Dia mengatakan, delapan hakim MK yang akan menentukan apakah semua, atau sebagian, atau tidak sama sekali amicus brief itu dipertimbangkan dalam proses pembuatan putusan. Yang jelas, kata dia, para hakim kini sedang membaca dan mencermati 14 amicus brief itu.

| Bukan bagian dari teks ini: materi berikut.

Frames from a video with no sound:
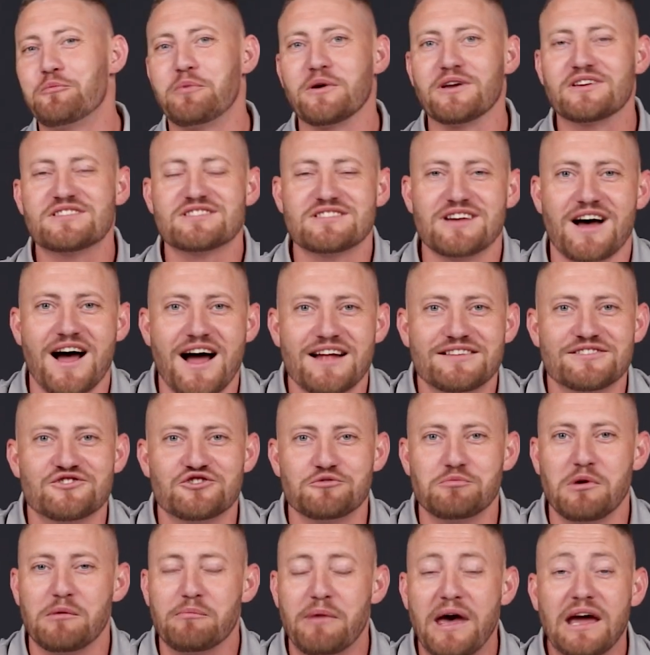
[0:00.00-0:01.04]
excited
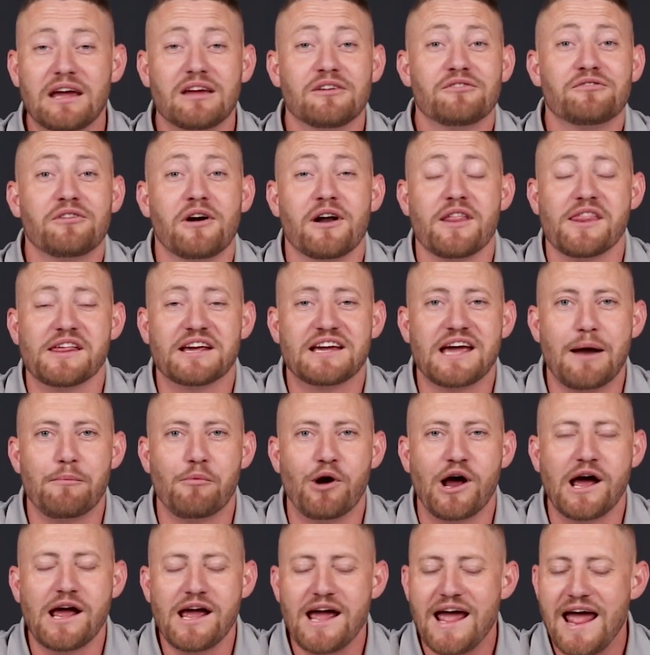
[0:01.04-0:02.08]
to be back in front of the
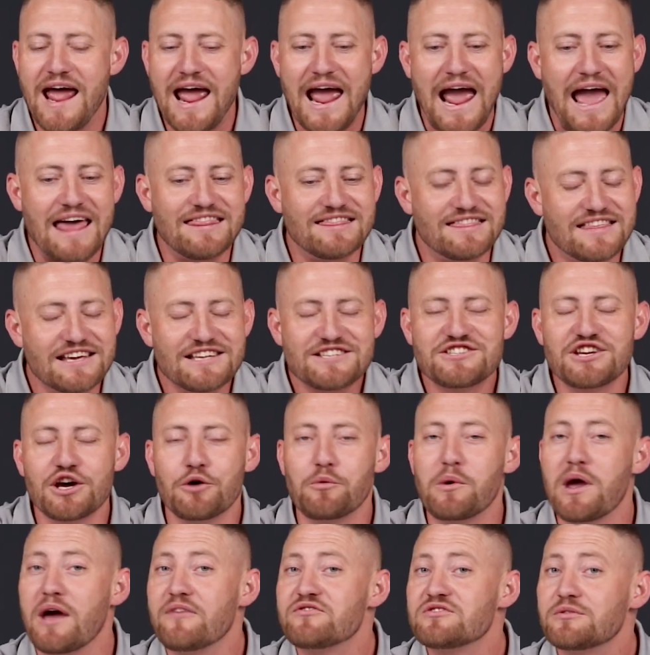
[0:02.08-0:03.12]
camera, and this year
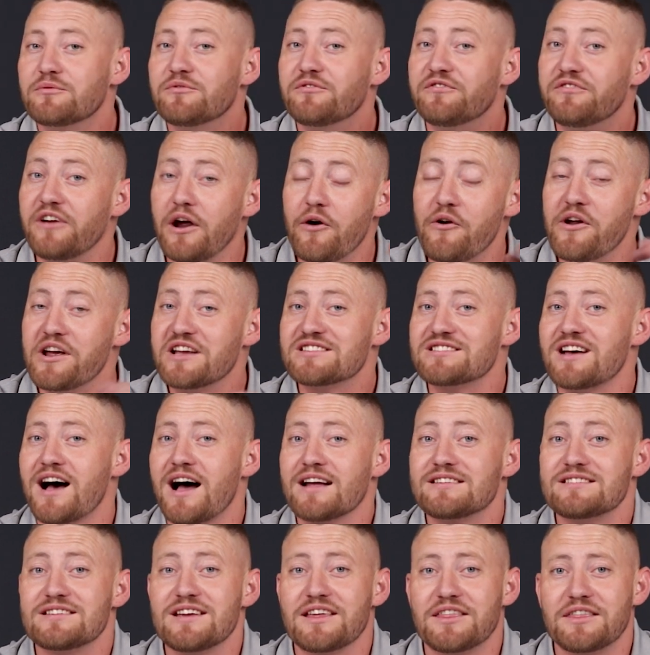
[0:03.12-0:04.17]
we have some very
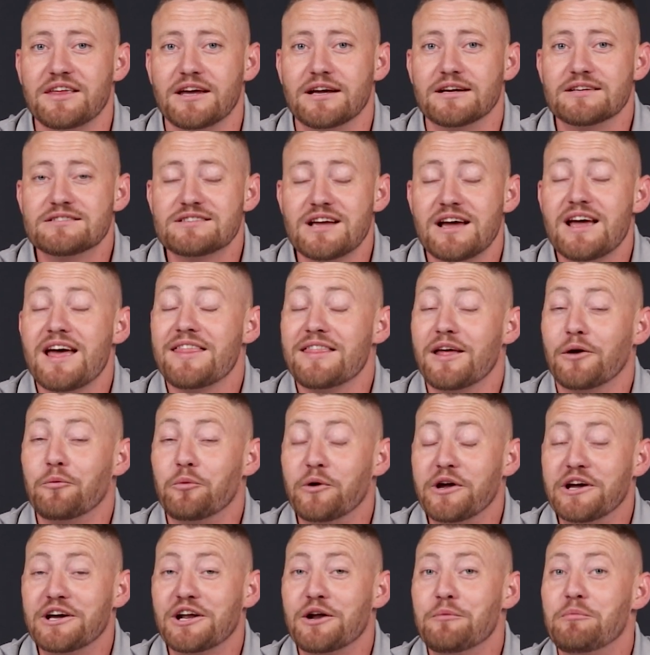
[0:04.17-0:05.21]
exciting things that
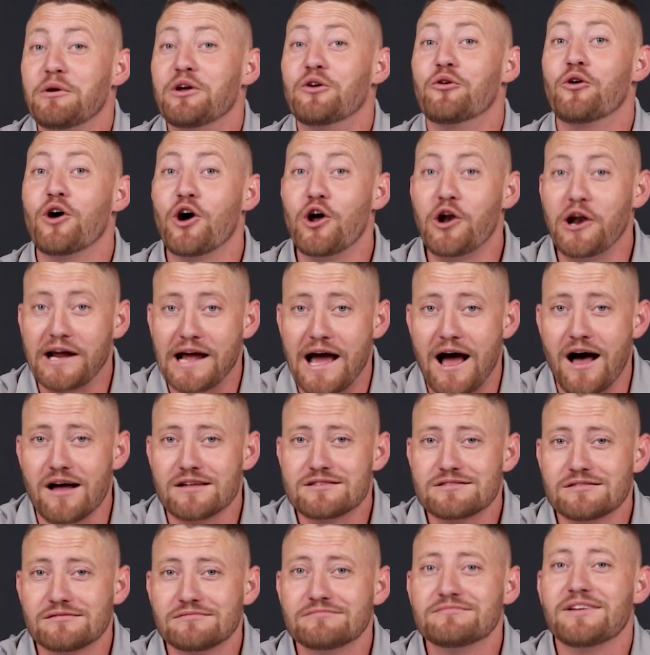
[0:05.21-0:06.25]
we're going to be rolling
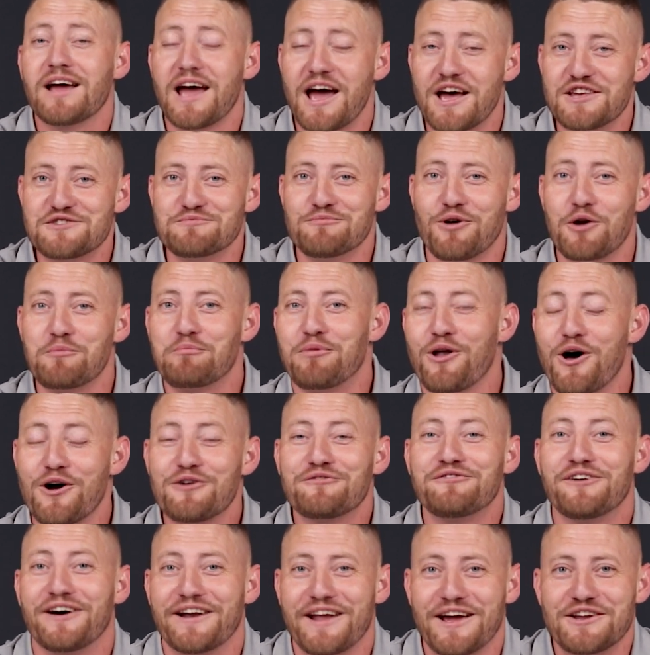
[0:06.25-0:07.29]
out as
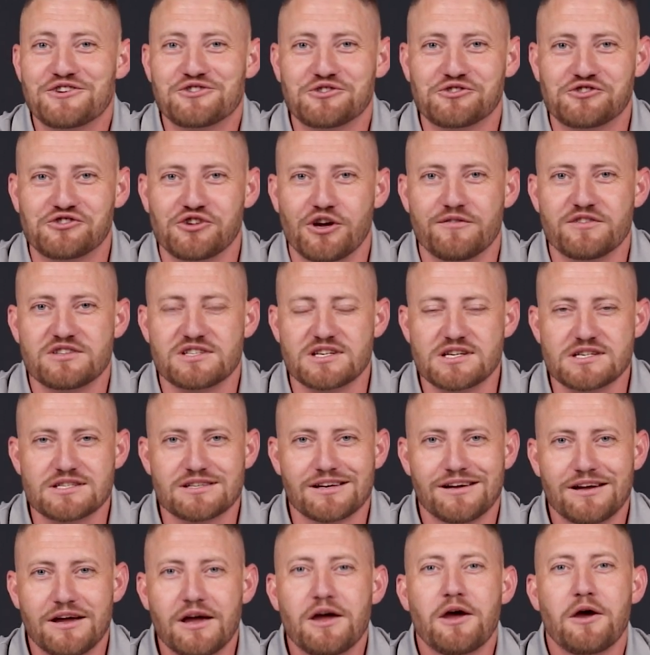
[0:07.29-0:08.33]
Montblanc Financial Services.
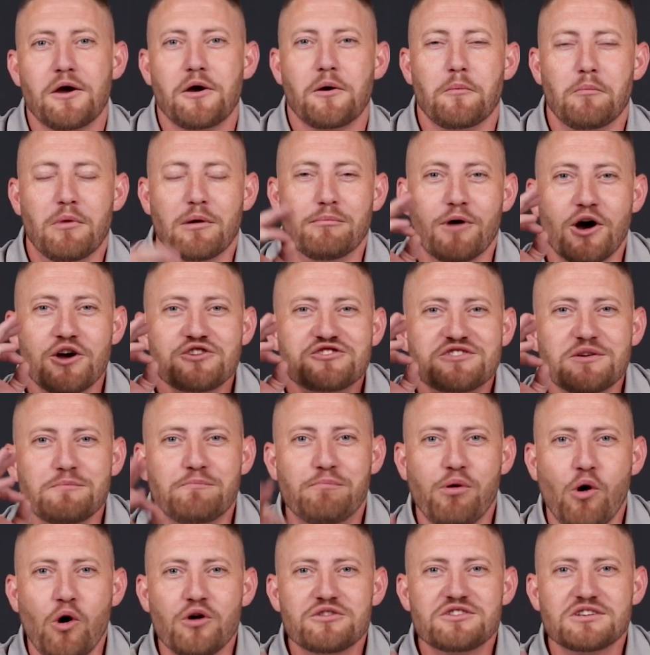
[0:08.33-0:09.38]
But most
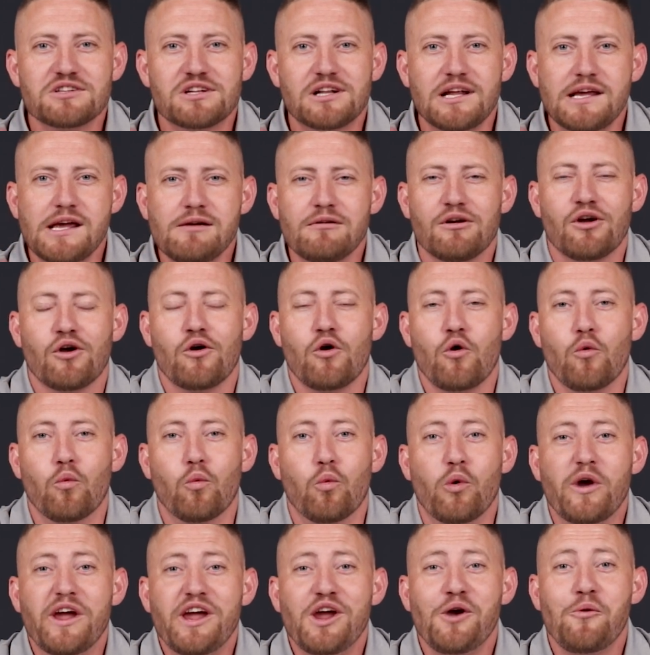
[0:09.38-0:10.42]
importantly,
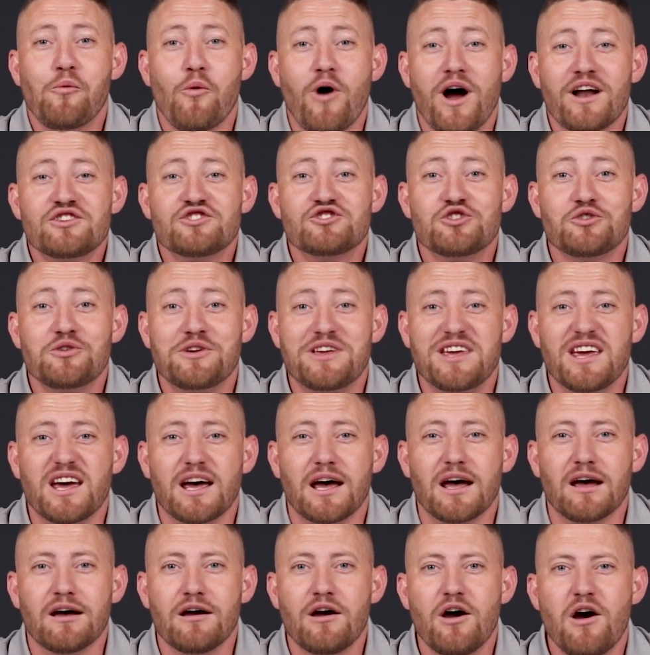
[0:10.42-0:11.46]
we want to
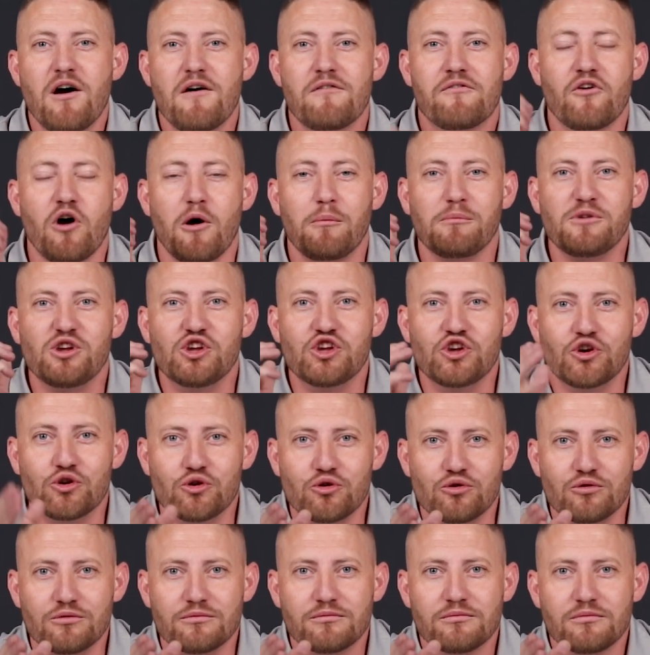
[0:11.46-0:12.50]
hear from
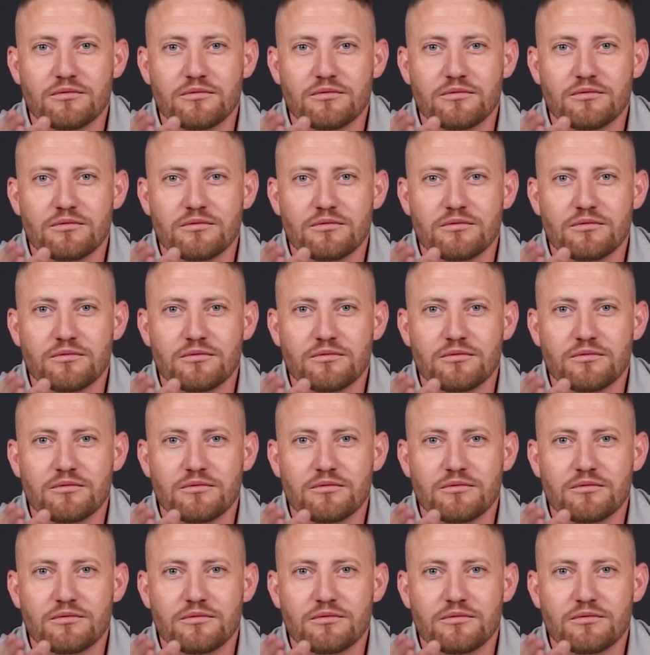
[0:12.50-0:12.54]
you,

Karena itu, Fajar menyebut bahwa pengaruh 14 amicus brief itu terhadap putusan MK belum bisa diketahui. Terlebih lagi, ini kali pertama ada orang atau kelompok masyarakat mengajukan diri menjadi amicus curiae dalam perkara sengketa hasil pilpres
"Tadi saya katakan, di MK ini minim pengalaman amicus curiae, apalagi di perkara perselisihan hasil pilpres. Kita pernah terima (amicus curiae), tapi di perkara pengujian undang-undang," ujarnya.
Dia menyebut, seberapa besar pengaruh amicus curiae itu sangat tergantung keyakinan hakim. Publik nanti bisa mengetahui pengaruhnya setelah majelis hakim membacakan putusan.
Majelis hakim MK kini tengah menggelar rapat permusyawaratan hakim (RPH) untuk menentukan putusan. Rapat dijadwalkan berlangsung hingga Ahad (21/4/2024). Sehari setelahnya, majelis hakim akan menggelar sidang pembacaan putusan.
Dalam perkara ini, pasangan capres-cawapres Anies-Muhaimin dan Ganjar-Mahfud sebagai penggugat sama-sama meminta MK membatalkan Keputusan KPU Nomor 360 yang menyatakan Prabowo-Gibran meraih 96.214.691 suara (terbanyak). Mereka juga meminta MK memerintahkan KPU melaksanakan pemungutan suara ulang Pilpres 2024 tanpa melibatkan Prabowo-Gibran.
Petitum itu diajukan karena mereka yakin bahwa pencalonan Gibran tidak sah. Mereka juga mendalilkan bahwa pelaksanaan Pilpres 2024 diwarnai pelanggaran terstruktur, sistematis, dan masif (TSM) yang dilakukan Presiden Jokowi demi memenangkan Prabowo-Gibran.